Division by zero .
This is a silly proof that my thirteen-year old cousin showed me the other day. I'm ashamed to admit that it took me a full ten minutes to figure it out.
Let a = 1
Let b = 1
therefore:
a = b
multiply both sides by b:
ab = b^2
subtract a^2:
ab - a^2 = b^2 - a^2
factorise:
a(b - a) = (b - a)(b + a)
divide by (b - a):
[a(b - a)]/(b -a) = [(b - a)(b + a)]/(b -a)
cancel:
a = b + a
returning to our initial property:
a = 1
b = 1
therefore:
a = b + a
1 = 1 + 1
1 = 2
What is wrong with the above proof? (It's not difficult, but it's a good one to pull out to confuse people)

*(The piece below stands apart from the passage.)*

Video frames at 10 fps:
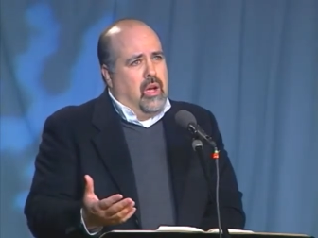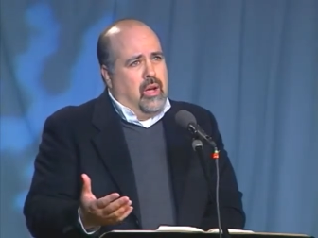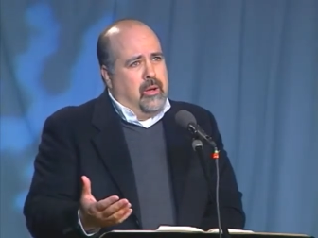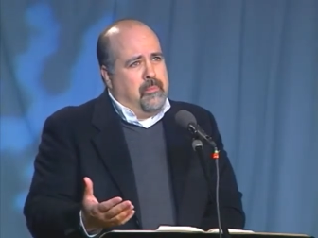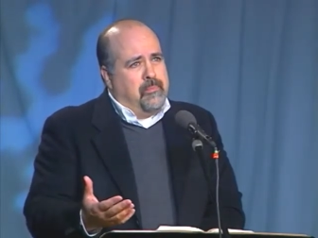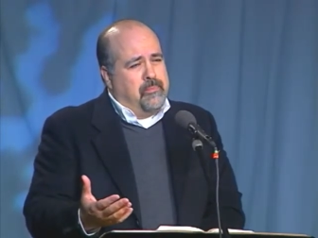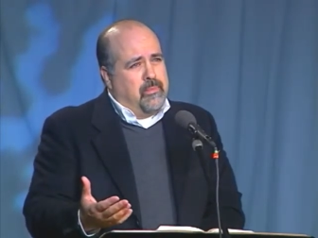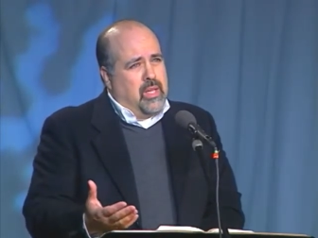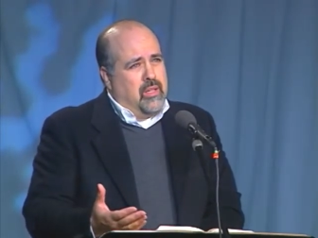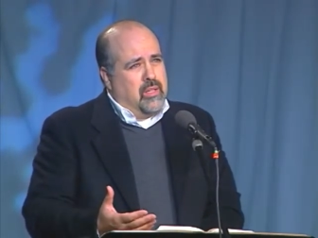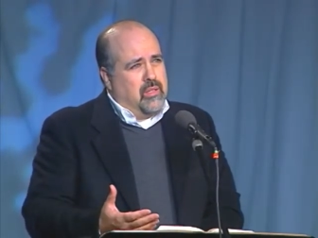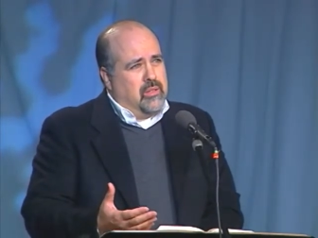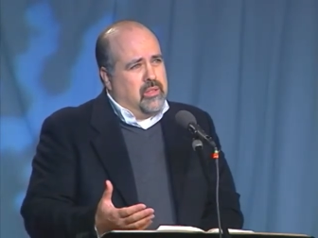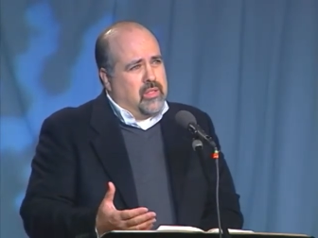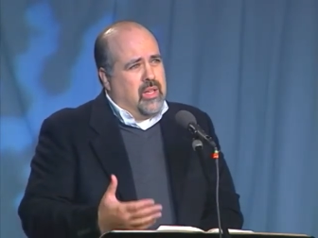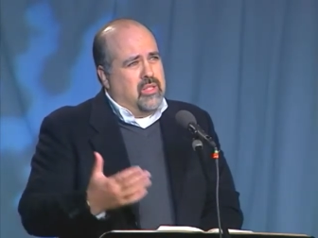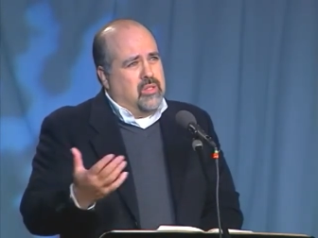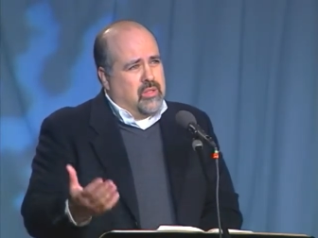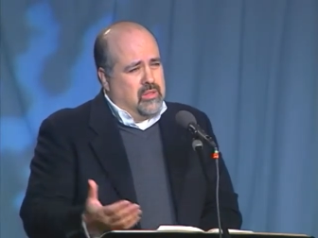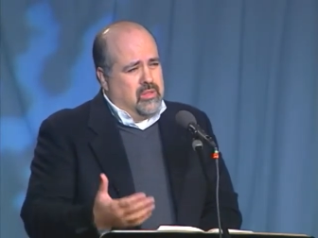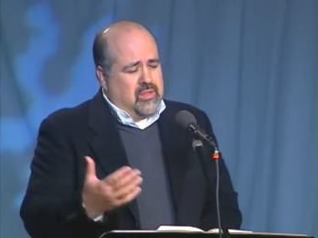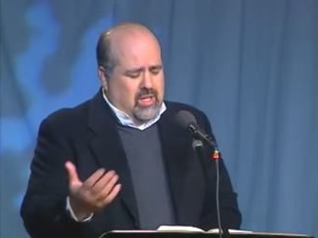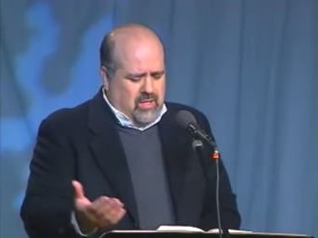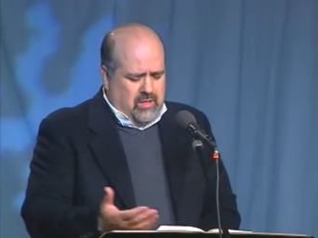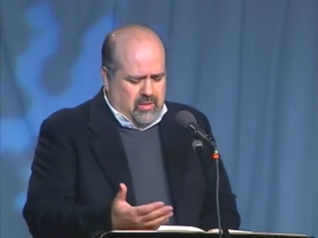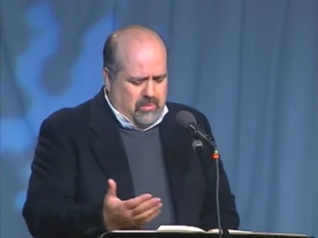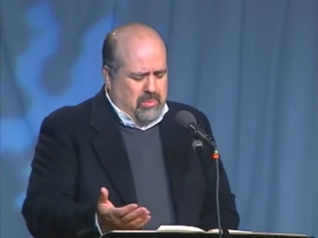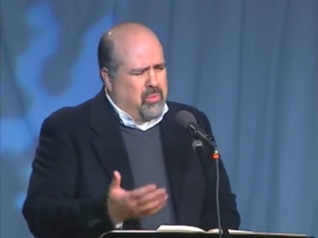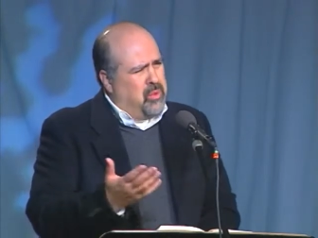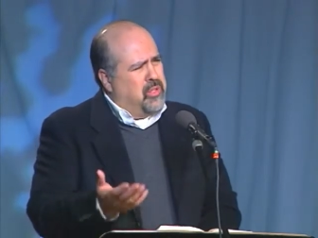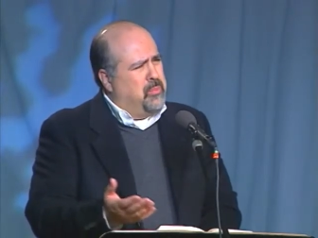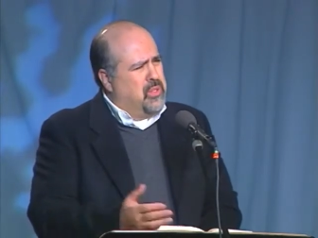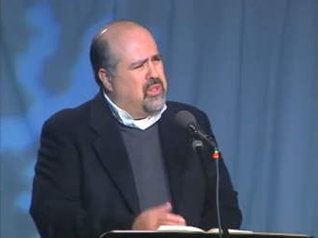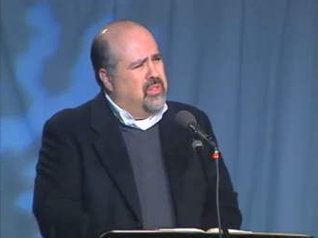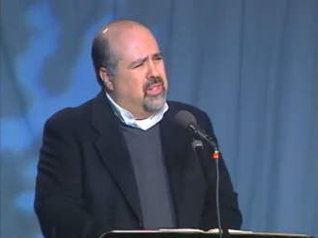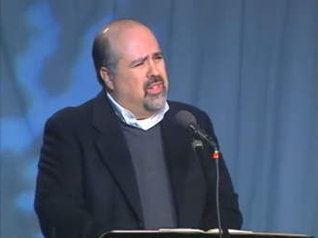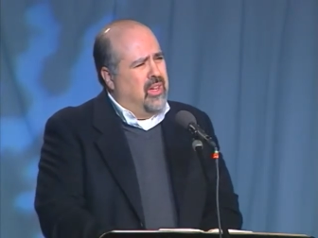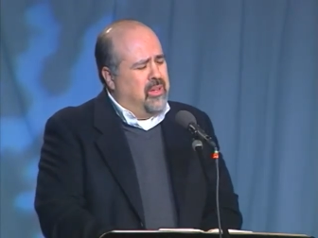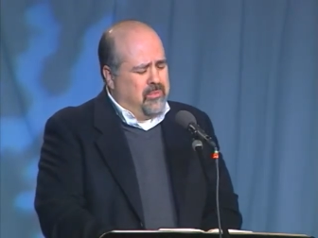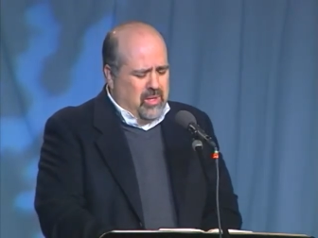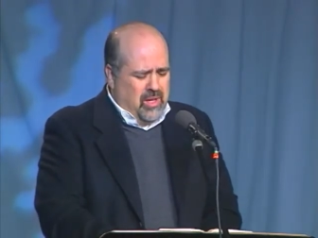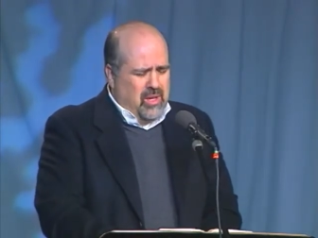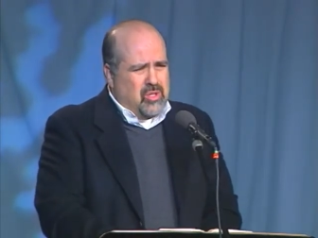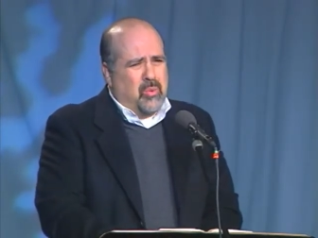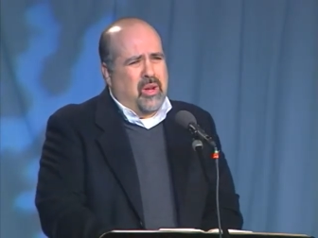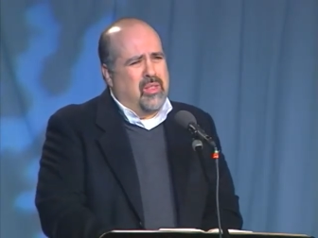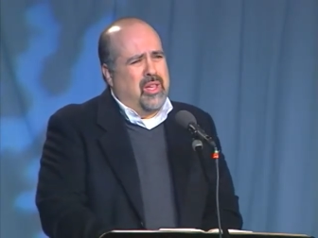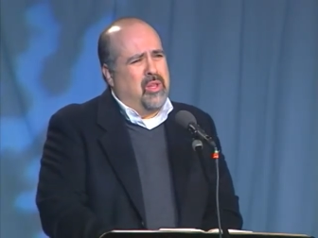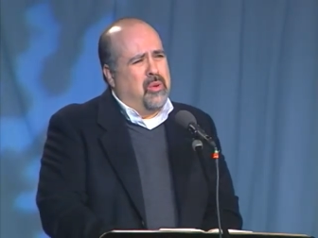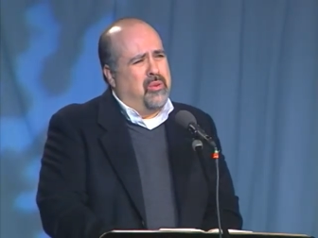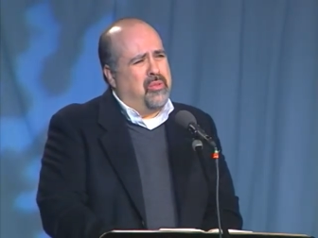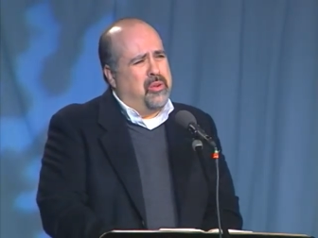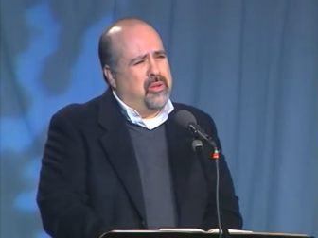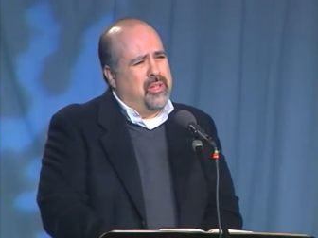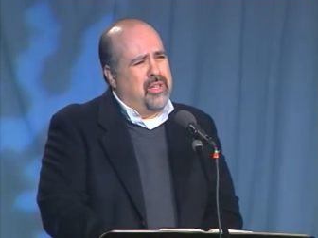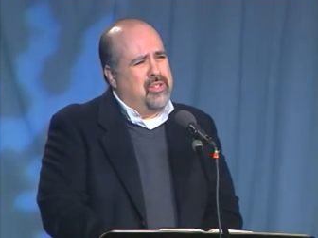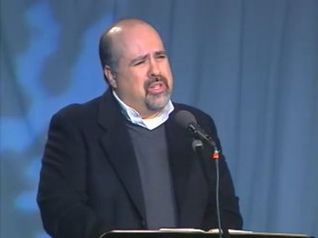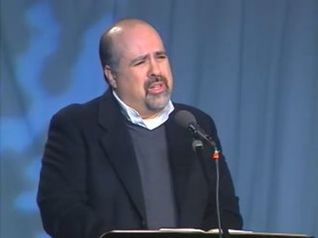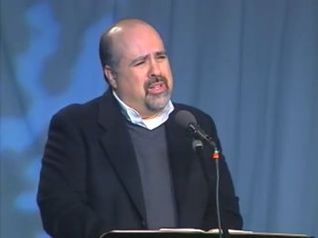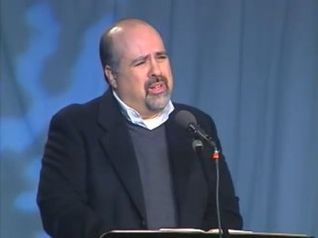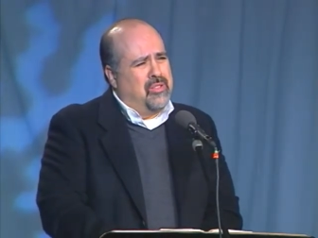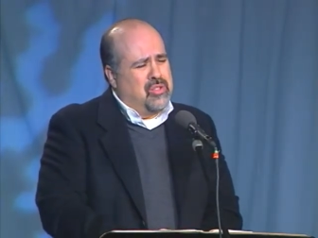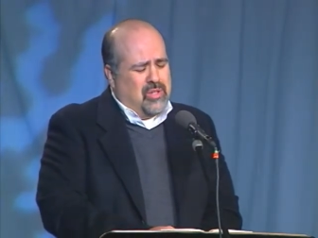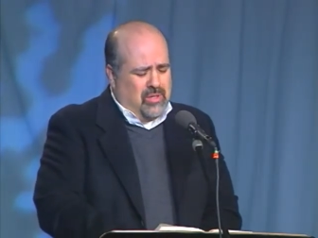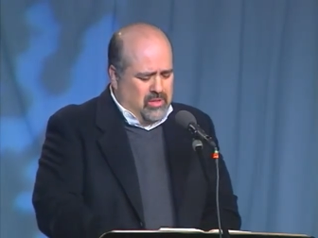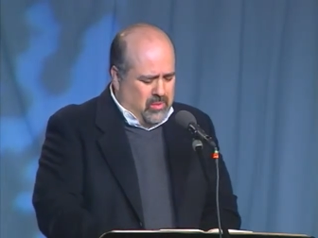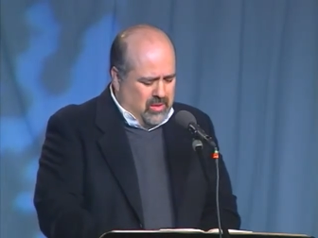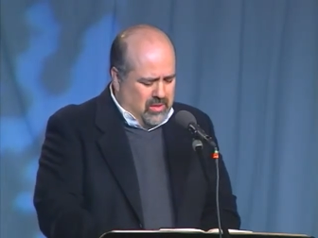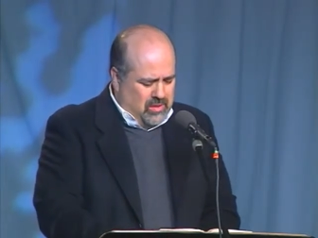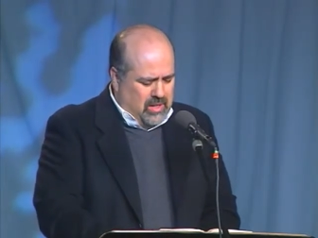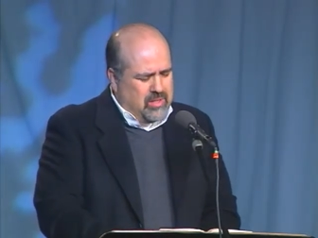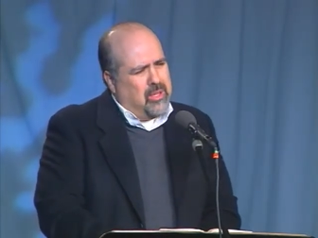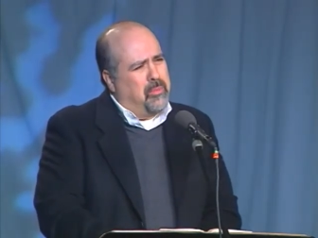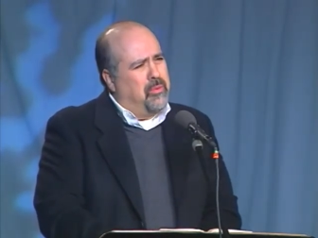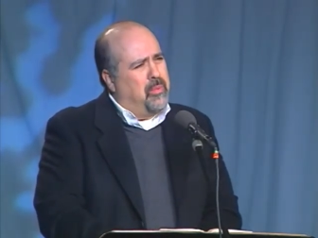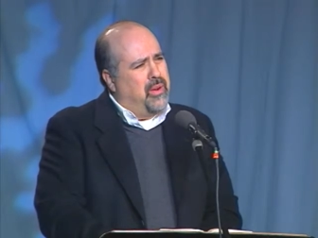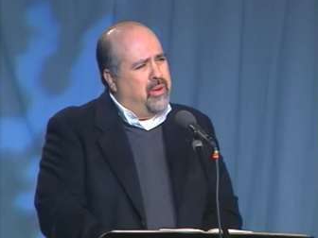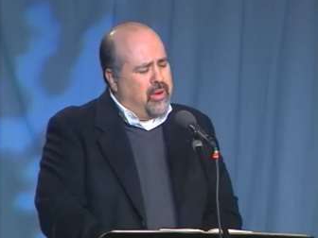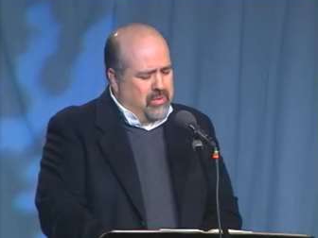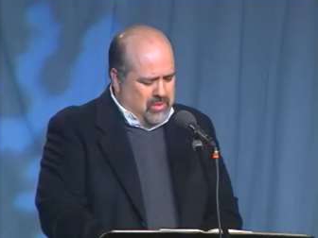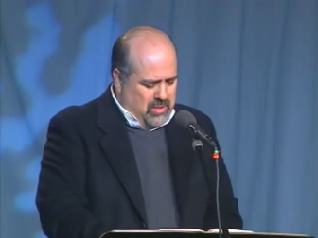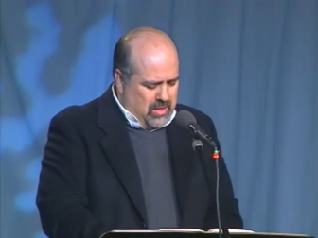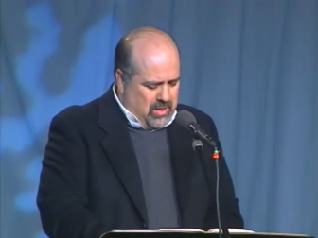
Um, says, says it a bit more explicitly. Um, so I want to thank you all for your attention, and I'll just close with these last couple of paragraphs.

I made a mistake in my original post, which was spotted by Chris L T521. I do this quite often, and when someone spots my mistakes, I normally thank the person who spotted them and just go back and edit my post. (To Chris L T521: Thanks! )
By the way, did you spot the fallacy in the “proof”?
This is logical 'proof' rather than mathematical....
Consider the following statement;
" If this statement is true, then 1= 2. " (let's call this A)
First, let's assume A to be true. on this supposition;
As statement A is true, "If statement A is true, then 1=2" is true.
and again, as statement A is true and
"if statement A is true, then 1=2" is true, we obtain 1=2.
Now we have proved that "If this statement is true, then 1=2 " is true.
Then, as 'this statement' is true, 1=2 (q.e.d.)
By using the same trick, anything can be proved.
This is called Curry's paradox..
see also: http://en.wikipedia.org/wiki/Curry%27s_paradox